Wednesday, January 08, 2014

The Wisdom of Ms. Rabett

Reading in Gizmodo
researchers from Towson University are claiming that incredibly precise measurements of the positions of solar-system bodies could provide a test capable of proving string theory right or wrong.

Ms Rabett speculated that they may have actually found the Big Ball.

BTW it's just more press office churning as Peter Woit pointed out
This is following the usual pattern: published article includes only minor references to string theory, since no referee would allow the author to claim that this was a “test of string theory” (since it isn’t). On publication of the article, the author has their university press office issue a press release about how they have discovered a “test of string theory” (I don’t believe in claims that university press offices issue press releases about their faculty’s work without the faculty member’s agreement). The press release then gets spread through various media outlets, often with the outrageousness of the claims increasing as it spreads. Finally, you end up with lots of news stories like
http://www.huffingtonpost.co.uk/2014/01/07/string-theory-experiment-announced_n_4552931.html

There are by now dozens of examples of this. You can argue about who is responsible for the public getting misled here, my vote would be for the physicists who allow or encourage such press releases to go out (together with their colleagues who raise no objection or sometimes provide supporting quotes for the stories).
and Eli repeats his recommendation that all grant applications have to be accompanied by press releases from the previous cycle so that reviewers can evaluate the noise.

5 comments:

  1. I personally tested string theory with heavy gauge spirally wound cables weighing tons.
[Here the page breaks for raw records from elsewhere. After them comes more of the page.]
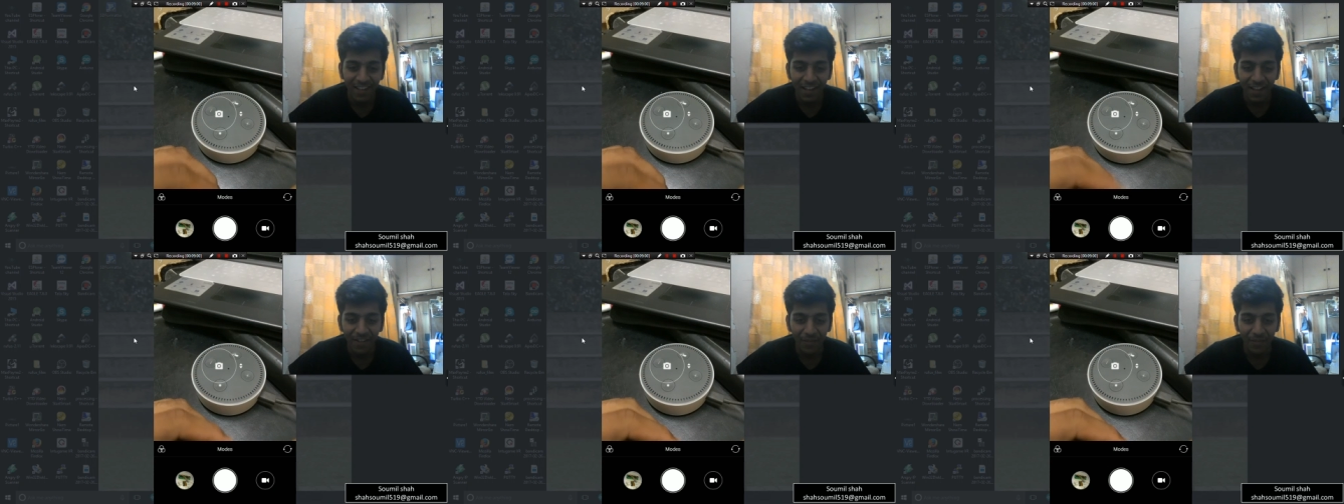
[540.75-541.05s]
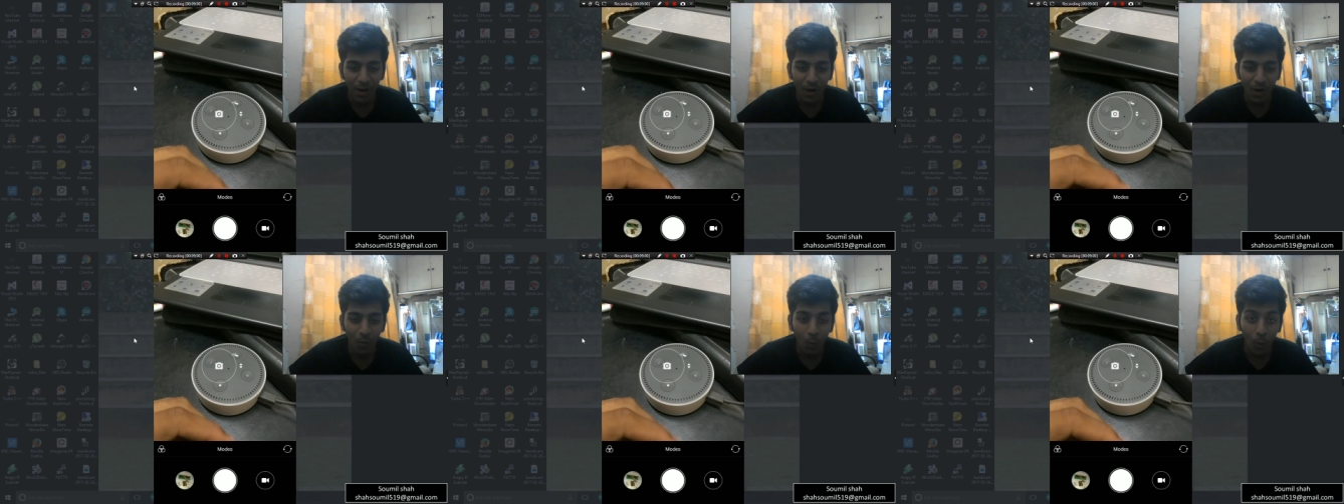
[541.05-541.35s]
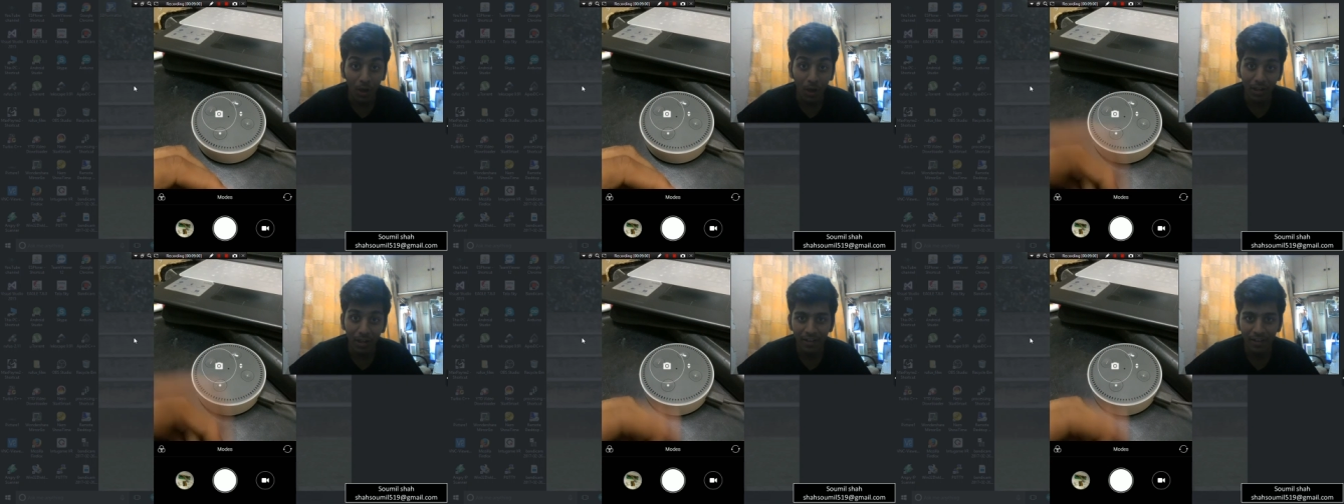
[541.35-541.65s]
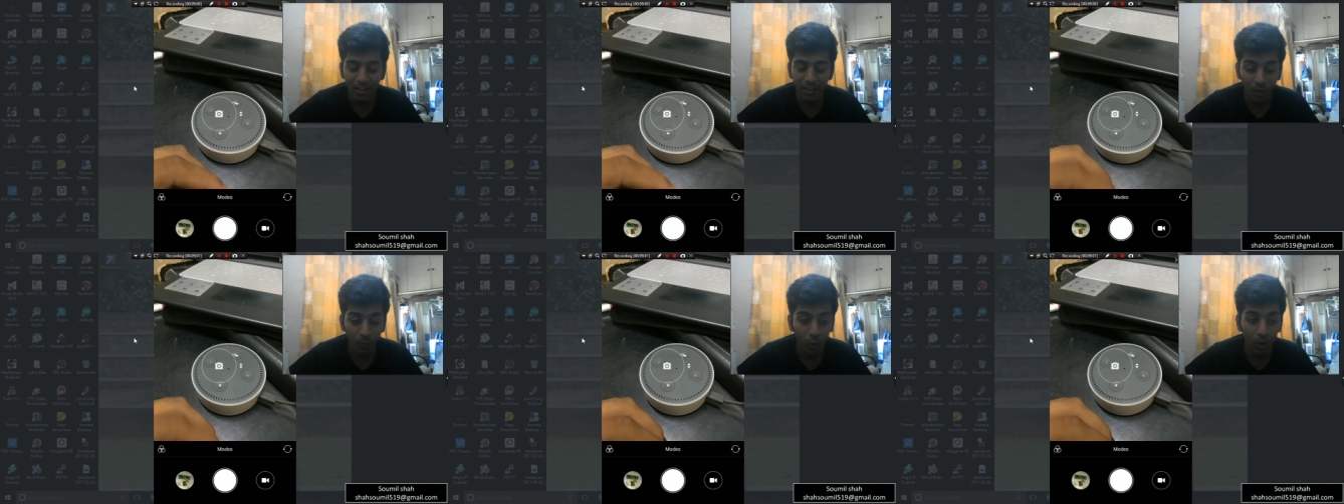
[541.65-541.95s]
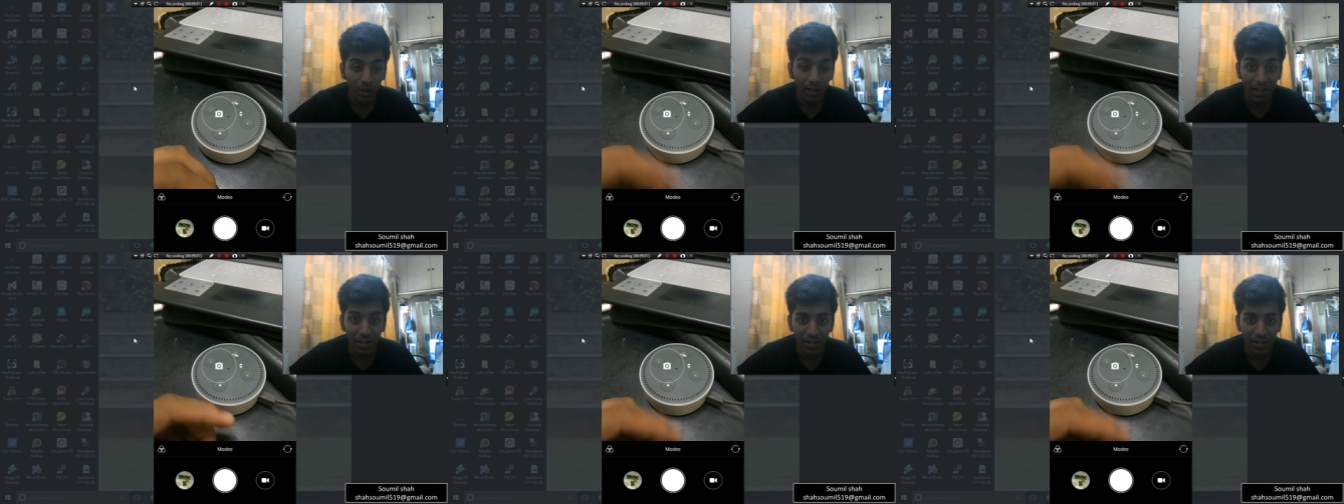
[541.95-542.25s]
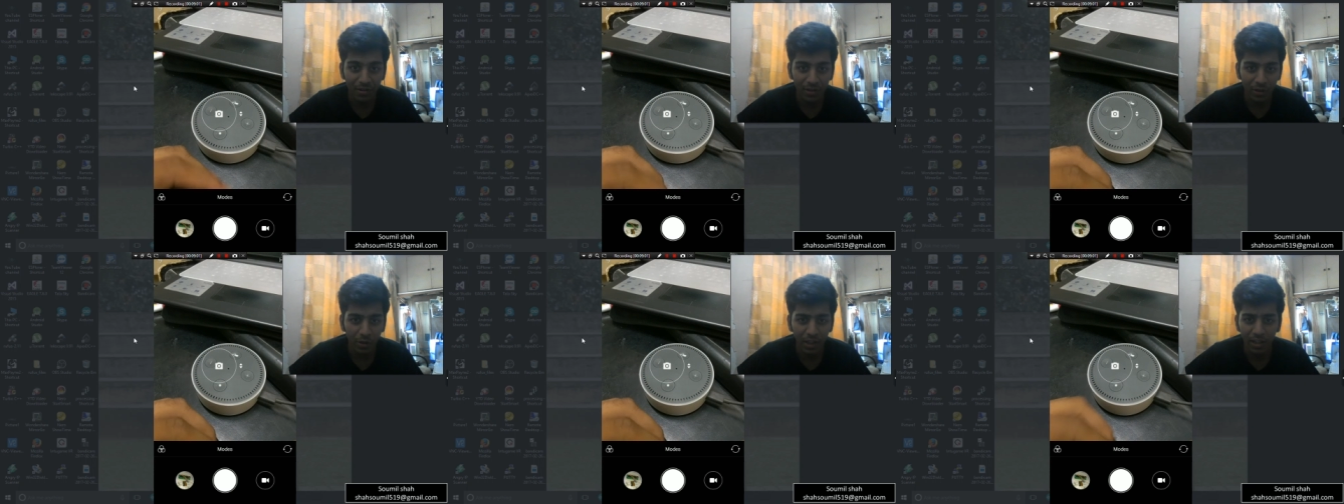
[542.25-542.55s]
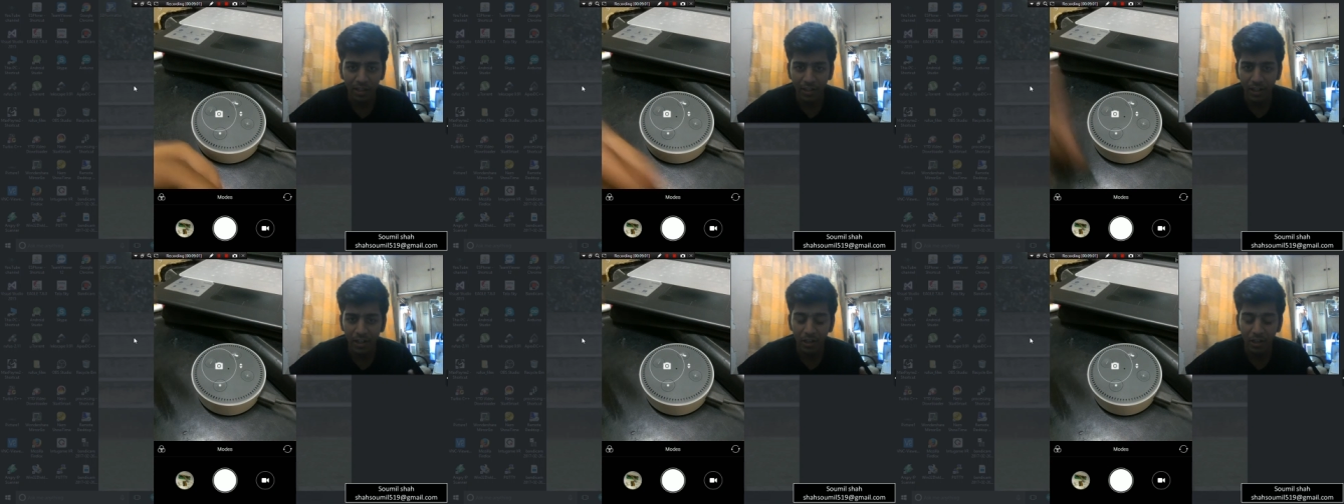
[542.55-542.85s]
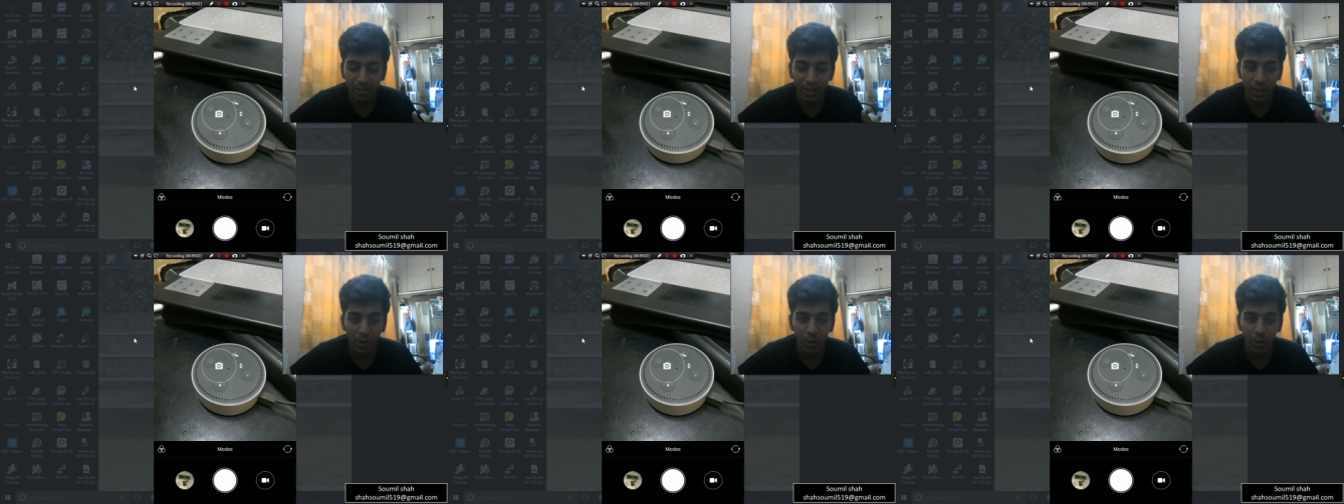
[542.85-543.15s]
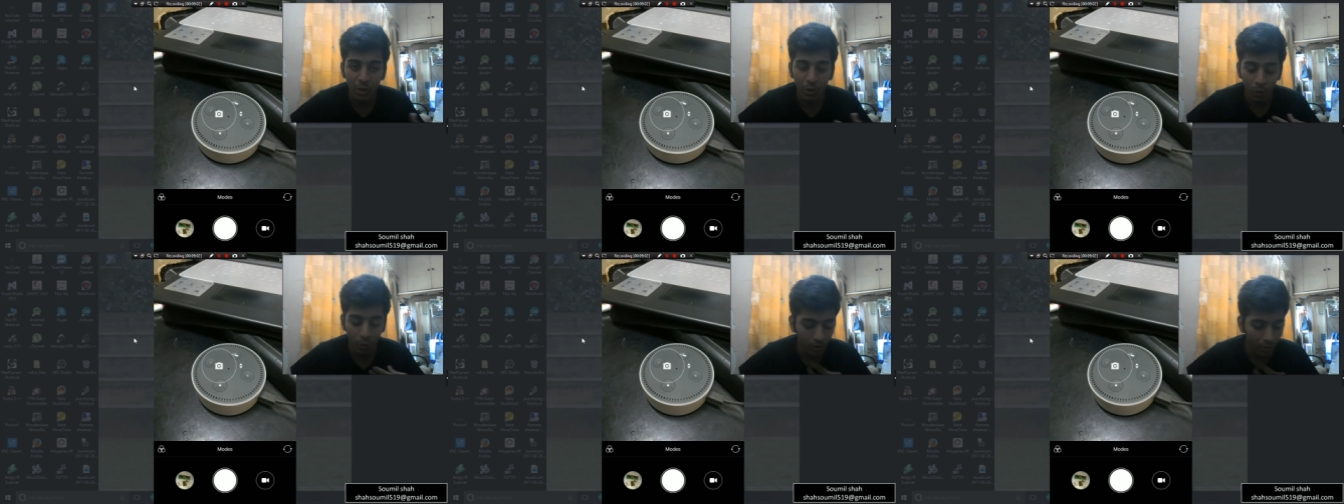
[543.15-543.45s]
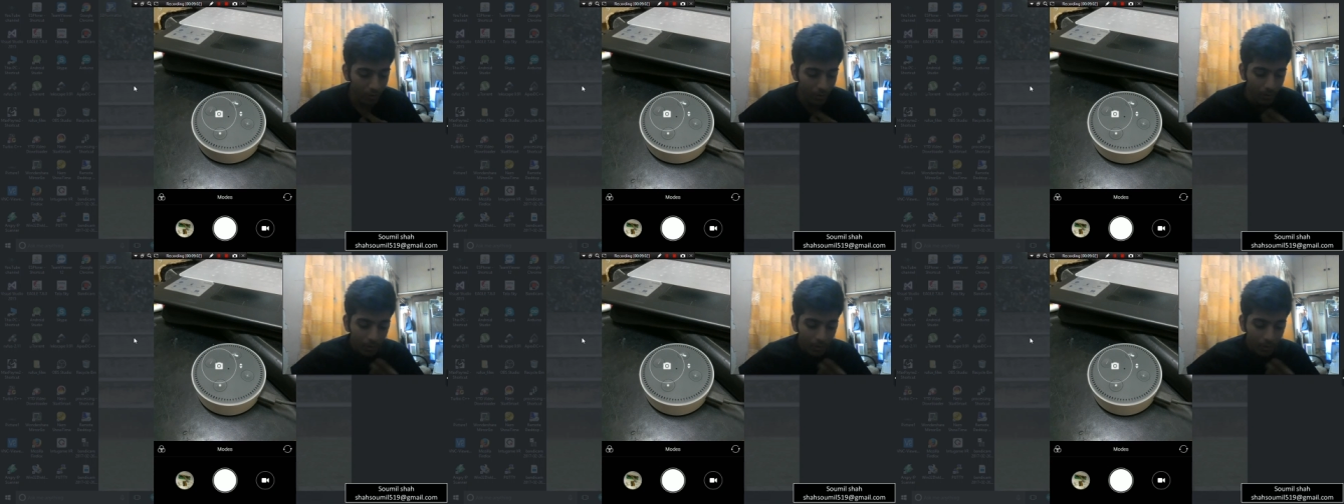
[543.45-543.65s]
Now, what what else? You can tell tell your joke or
It worked.

    ReplyDelete
  2. When I see string theory, I reach for my Browning...

    ReplyDelete
  3. Gentlebunnies,

    Those are at least two bridges too far

    ReplyDelete
  4. Go right ahead and try the brute force method. I predict you will soon be looking for a better theory.

    ReplyDelete
  5. If you want to get on the gravy train, though, I have a suggestion. Start with this:
    http://www.sciencemag.org/content/343/6167/144.summary
    Then argue that a computer that small could be nanofactured to wave little conducting wires and little magnets together to pump out electrons, and Lo, we have Maxwell's Demon.

    Maxwell's Demon doesn't work for free, of course, but why not postulate a small positive profit?

    Maybe as a Kickstarter ploy, if you want something to beat out the string theorists for public attention and funding.